● INPUT DATA
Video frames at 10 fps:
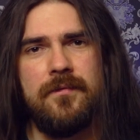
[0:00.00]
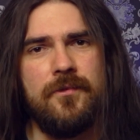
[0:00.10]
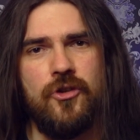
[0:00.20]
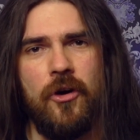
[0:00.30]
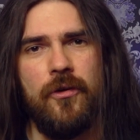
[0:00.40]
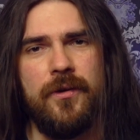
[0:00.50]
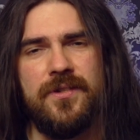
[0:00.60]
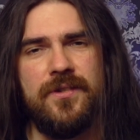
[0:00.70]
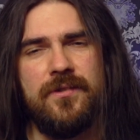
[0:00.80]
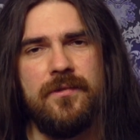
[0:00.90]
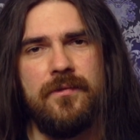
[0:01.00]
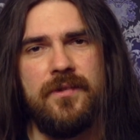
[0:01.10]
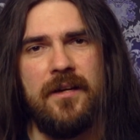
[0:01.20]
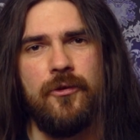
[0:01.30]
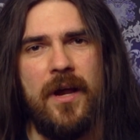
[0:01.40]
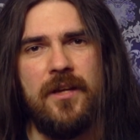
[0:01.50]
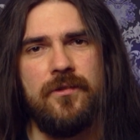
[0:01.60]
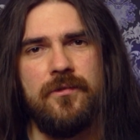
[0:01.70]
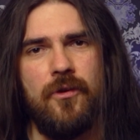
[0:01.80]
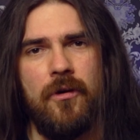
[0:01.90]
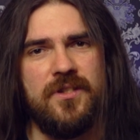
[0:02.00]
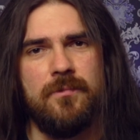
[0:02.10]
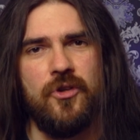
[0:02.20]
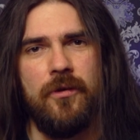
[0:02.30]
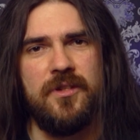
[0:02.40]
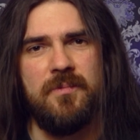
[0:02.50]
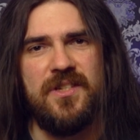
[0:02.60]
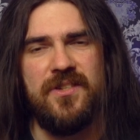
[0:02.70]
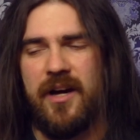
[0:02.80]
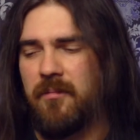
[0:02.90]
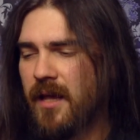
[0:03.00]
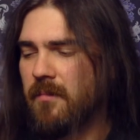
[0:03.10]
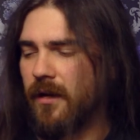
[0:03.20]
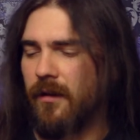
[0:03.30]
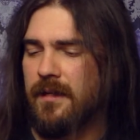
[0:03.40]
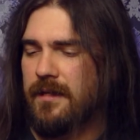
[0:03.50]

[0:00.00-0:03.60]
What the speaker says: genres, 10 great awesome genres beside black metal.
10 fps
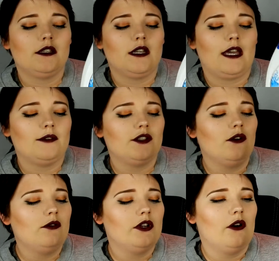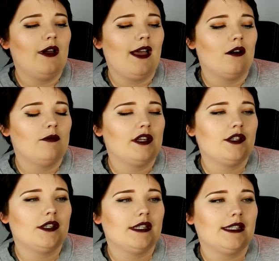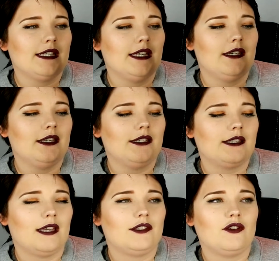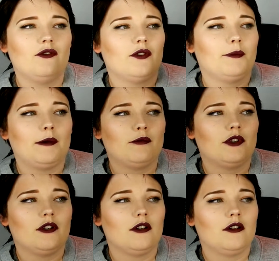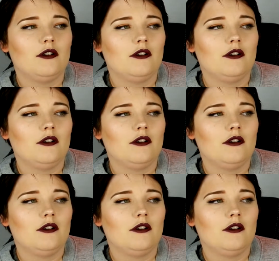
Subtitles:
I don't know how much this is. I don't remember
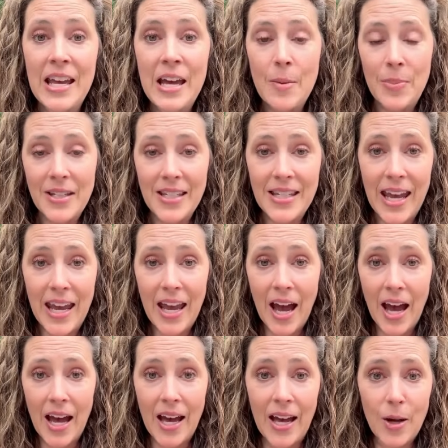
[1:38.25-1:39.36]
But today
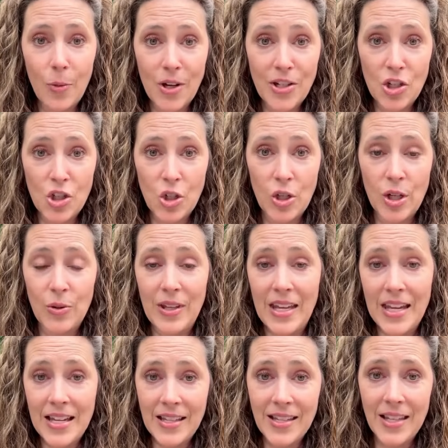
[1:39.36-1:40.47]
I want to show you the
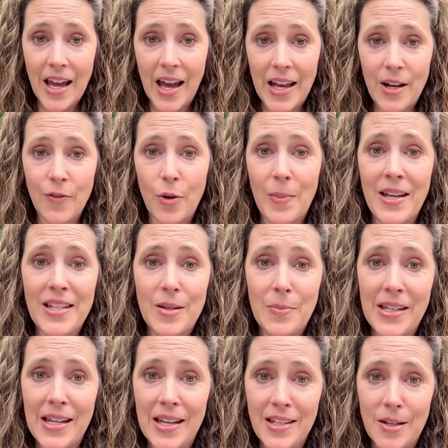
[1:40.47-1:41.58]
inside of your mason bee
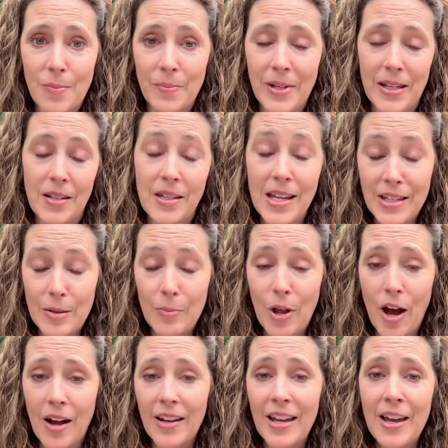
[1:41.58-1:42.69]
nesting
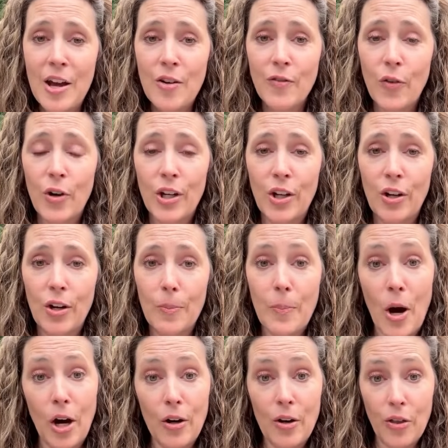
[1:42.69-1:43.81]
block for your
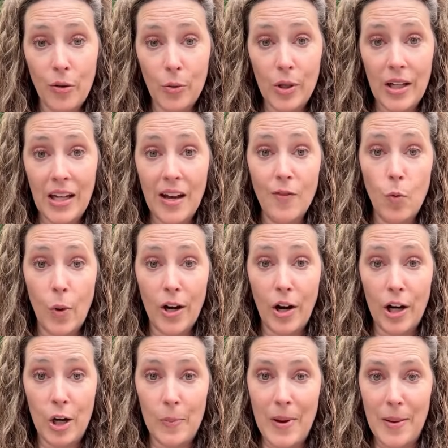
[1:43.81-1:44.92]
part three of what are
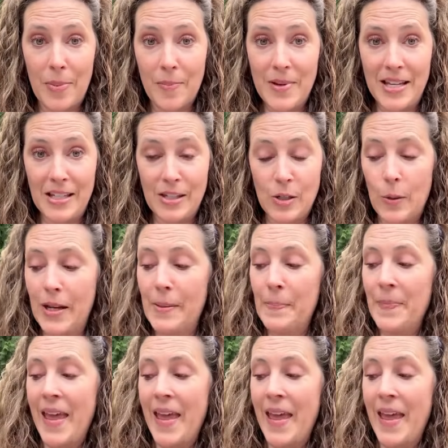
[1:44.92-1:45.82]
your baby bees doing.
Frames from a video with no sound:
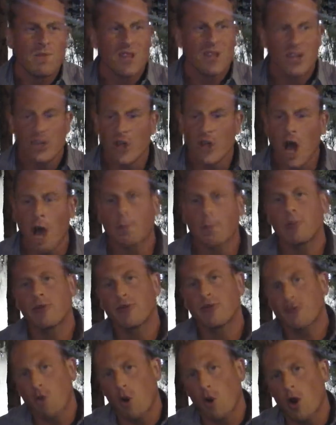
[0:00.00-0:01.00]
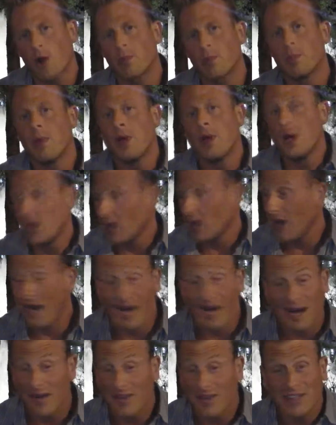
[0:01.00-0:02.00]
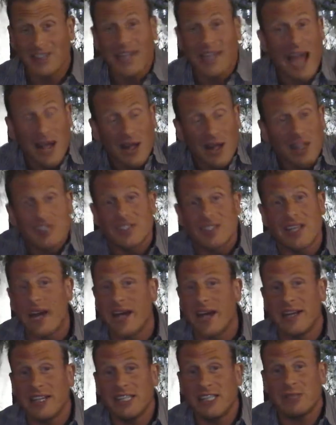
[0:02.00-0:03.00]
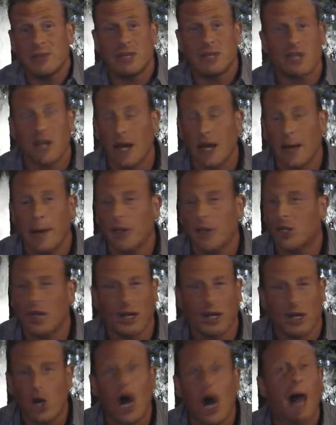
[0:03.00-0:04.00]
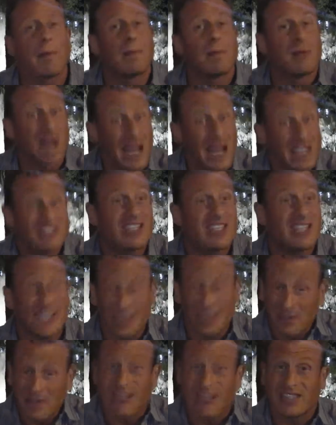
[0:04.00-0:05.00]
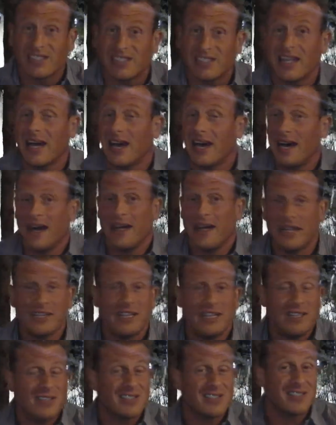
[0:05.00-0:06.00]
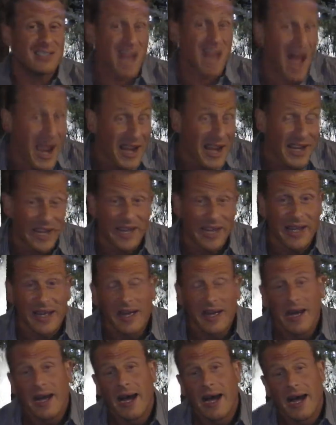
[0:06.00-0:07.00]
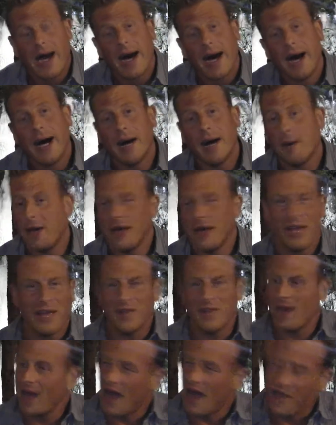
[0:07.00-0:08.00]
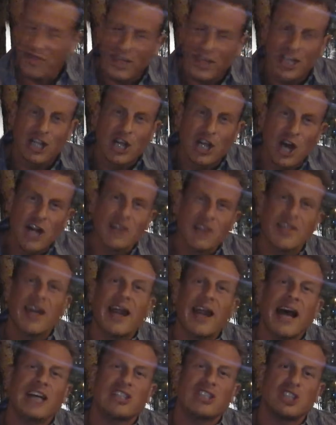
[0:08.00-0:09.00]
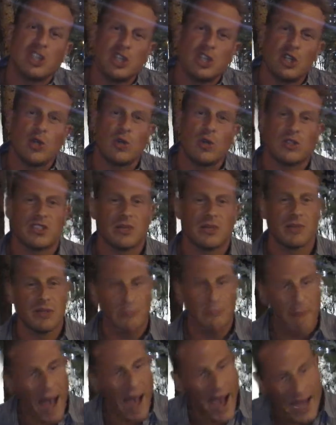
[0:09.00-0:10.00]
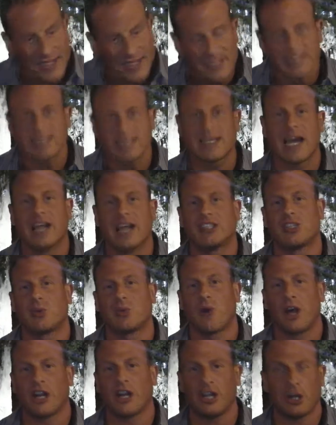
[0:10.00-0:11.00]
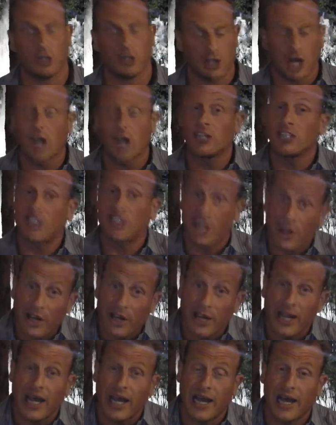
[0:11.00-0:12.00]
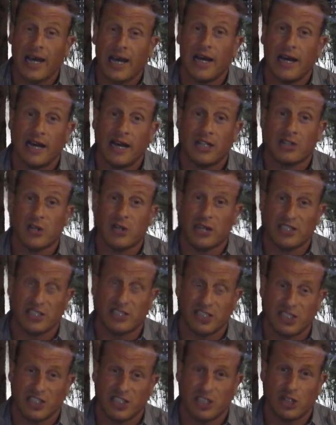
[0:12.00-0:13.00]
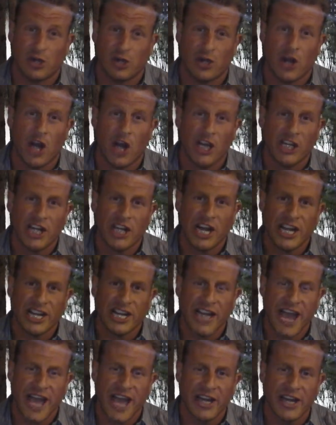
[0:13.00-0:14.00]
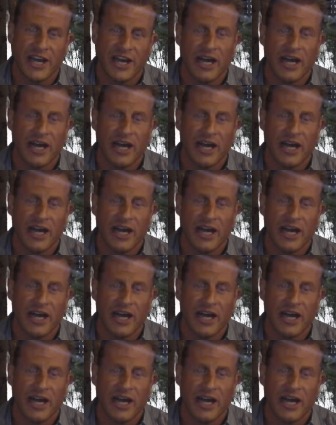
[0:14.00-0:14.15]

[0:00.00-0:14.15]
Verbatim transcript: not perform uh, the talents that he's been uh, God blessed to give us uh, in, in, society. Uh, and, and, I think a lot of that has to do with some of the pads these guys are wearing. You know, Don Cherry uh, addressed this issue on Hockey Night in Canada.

● PROMPT
Filter the listing above by the word "with"; copy each line that passes.

● WRITTEN RESPONSE
Frames from a video with no sound:
Verbatim transcript: not perform uh, the talents that he's been uh, God blessed to give us uh, in, in, society. Uh, and, and, I think a lot of that has to do with some of the pads these guys are wearing. You know, Don Cherry uh, addressed this issue on Hockey Night in Canada.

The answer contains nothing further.